PSDCF is leading the Canebosem Project to research and develop cannabinoid-based medicines for the prevention and management of diabetes. We believe that cannabinoids can play an important role as a cost-effective tool in personalized care plans for patients struggling with diabetes.

Type 2 Diabetes is a metabolic disorder that has become epidemic around the world due to the adoption of sedentary lifestyles, the pervasion of poor diets saturated in carbohydrates, and inadequate patient support for proper care. Critical in the management of diabetes is reducing the heightened risk for serious complications like amputation, blindness, and cancer. To effectively reduce the risk of complications, a patient must control their nutrition, weight, and glycemic levels.
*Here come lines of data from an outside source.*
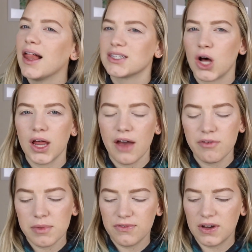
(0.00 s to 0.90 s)
That's all I
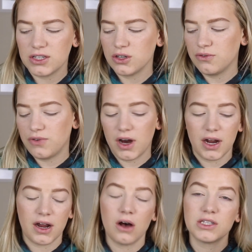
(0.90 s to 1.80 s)
have on my face so
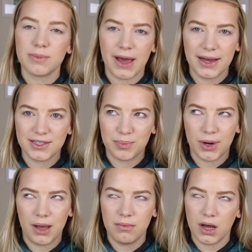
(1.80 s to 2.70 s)
far. Also my eyes are
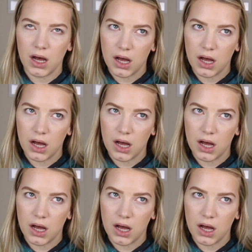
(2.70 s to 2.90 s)
primed,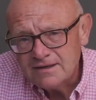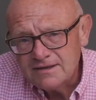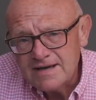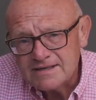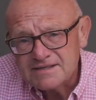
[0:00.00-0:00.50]

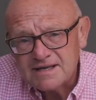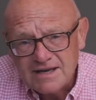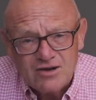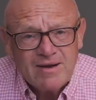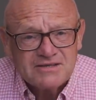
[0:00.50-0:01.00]
Next,
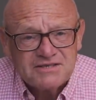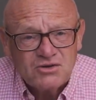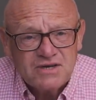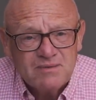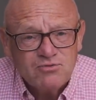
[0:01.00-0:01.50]
how about
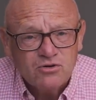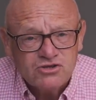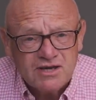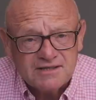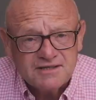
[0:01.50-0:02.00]
starting a
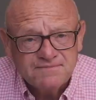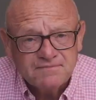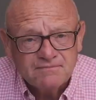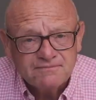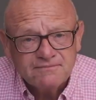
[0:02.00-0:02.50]
project?
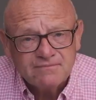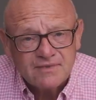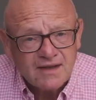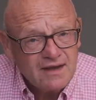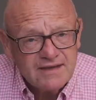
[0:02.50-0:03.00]

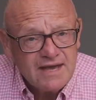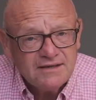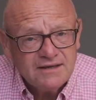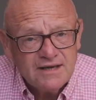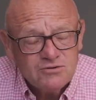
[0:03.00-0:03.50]

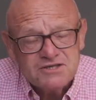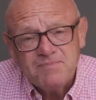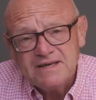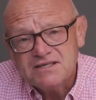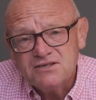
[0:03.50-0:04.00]
Again,
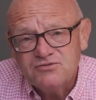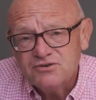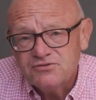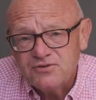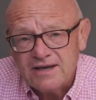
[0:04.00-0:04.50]
irrespective
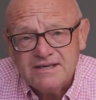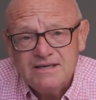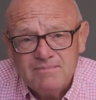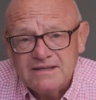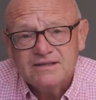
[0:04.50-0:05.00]
of
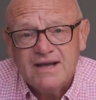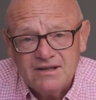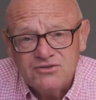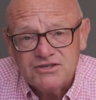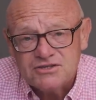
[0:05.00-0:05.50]
any mental
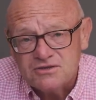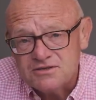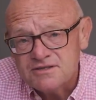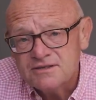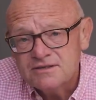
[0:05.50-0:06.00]
health
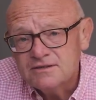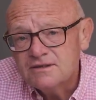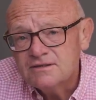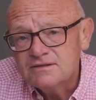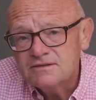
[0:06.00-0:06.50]
issues,
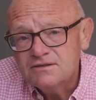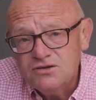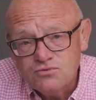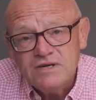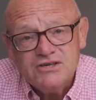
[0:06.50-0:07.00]

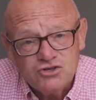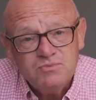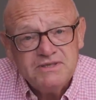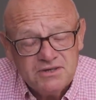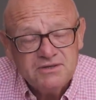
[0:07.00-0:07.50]
you really should
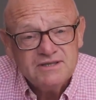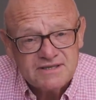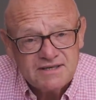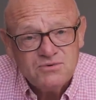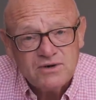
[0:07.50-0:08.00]
be doing this
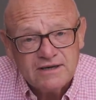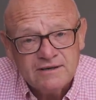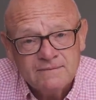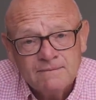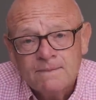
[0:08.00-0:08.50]
anyway.
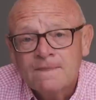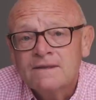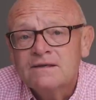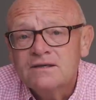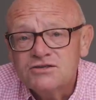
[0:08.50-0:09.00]

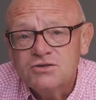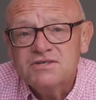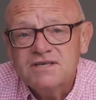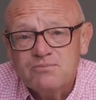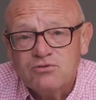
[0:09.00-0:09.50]

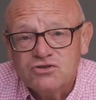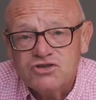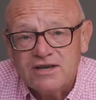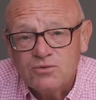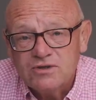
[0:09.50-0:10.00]
Shooting a
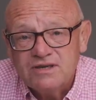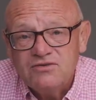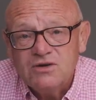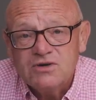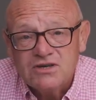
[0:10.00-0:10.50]
project will give
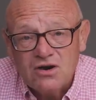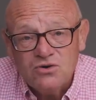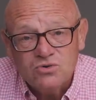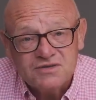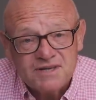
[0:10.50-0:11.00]
you a
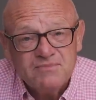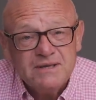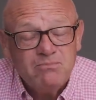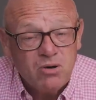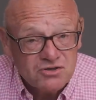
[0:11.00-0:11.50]
goal,
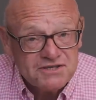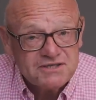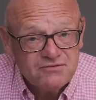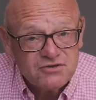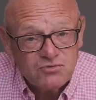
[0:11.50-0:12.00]
something
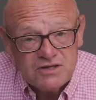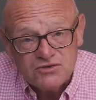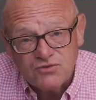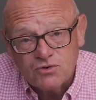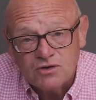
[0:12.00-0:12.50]
positive to
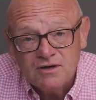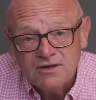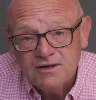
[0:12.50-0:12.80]
reach for.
Plant-derived cannabinoids, most of which are not toxic and devoid of psychoactive effects, may represent an effective new strategy in diabetes care. For patients with diabetes, managing their health is a struggle that can result in acute hospitalizations due to hypoglycemia and the development of symptomless long-term complications caused by prolonged poor care.

Project Goals

To improve diabetes care, The Canebosem Project will:

  • Engage in translational cannabinoid research with in-vivo patients to initiate innovation towards further understanding the therapeutic value of cannabinoids in, both, managing diabetes and preventing the onset of long-term complications like cancer, eye disease, and wound healing.
  • Dedicate its resources to better understand the science of cannabinoids and its role in resolving the racial and ethnic health disparities seen in patients with diabetes.
  • Generate evidence-based data on the effectiveness of cannabinoid therapy in various populations with type 2 diabetes, in order to optimize formulas for independent or combination therapies for personalized care plans.

Project Motivation

PSDCF and the Canebosem Project partners believe in the role that cannabinoid therapy plays in lipid signaling and metabolism, the safety of its pharmaceutical application, and its cost-effectiveness for underserved communities. We seek to advance research on relevant medical cannabinoids, and support the development of standardized, effective, and non-psychoactive medicine.

Can cannabinoid treatment play a role in helping patients manage diabetes and its complications? Cannabidiol (CBD), the second leading active compound in cannabis, is already being used in isolation without long-term adverse effect. In Canada, Spain, and the United Kingdom, CBD is approved for prescribed treatment of inflammation and cancer, with successful results. Chronic inflammation has long been known to be involved in the development of insulin resistance, diabetes, and many of its complications.

Can cannabinoids be used for patients with prediabetes to prevent onset of the disease altogether? Early clinical trials are substantiating the role of the body’s endocannabinoid system in the pathogenesis of diabetes. For example, patients receiving a RIO treatment (the antagonist to the CB1 cannabinoid receptor) showed greater weight loss and glycemic control when compared to placebo. The patients had previously been inadequately controlled by either metformin or sulfonylureas.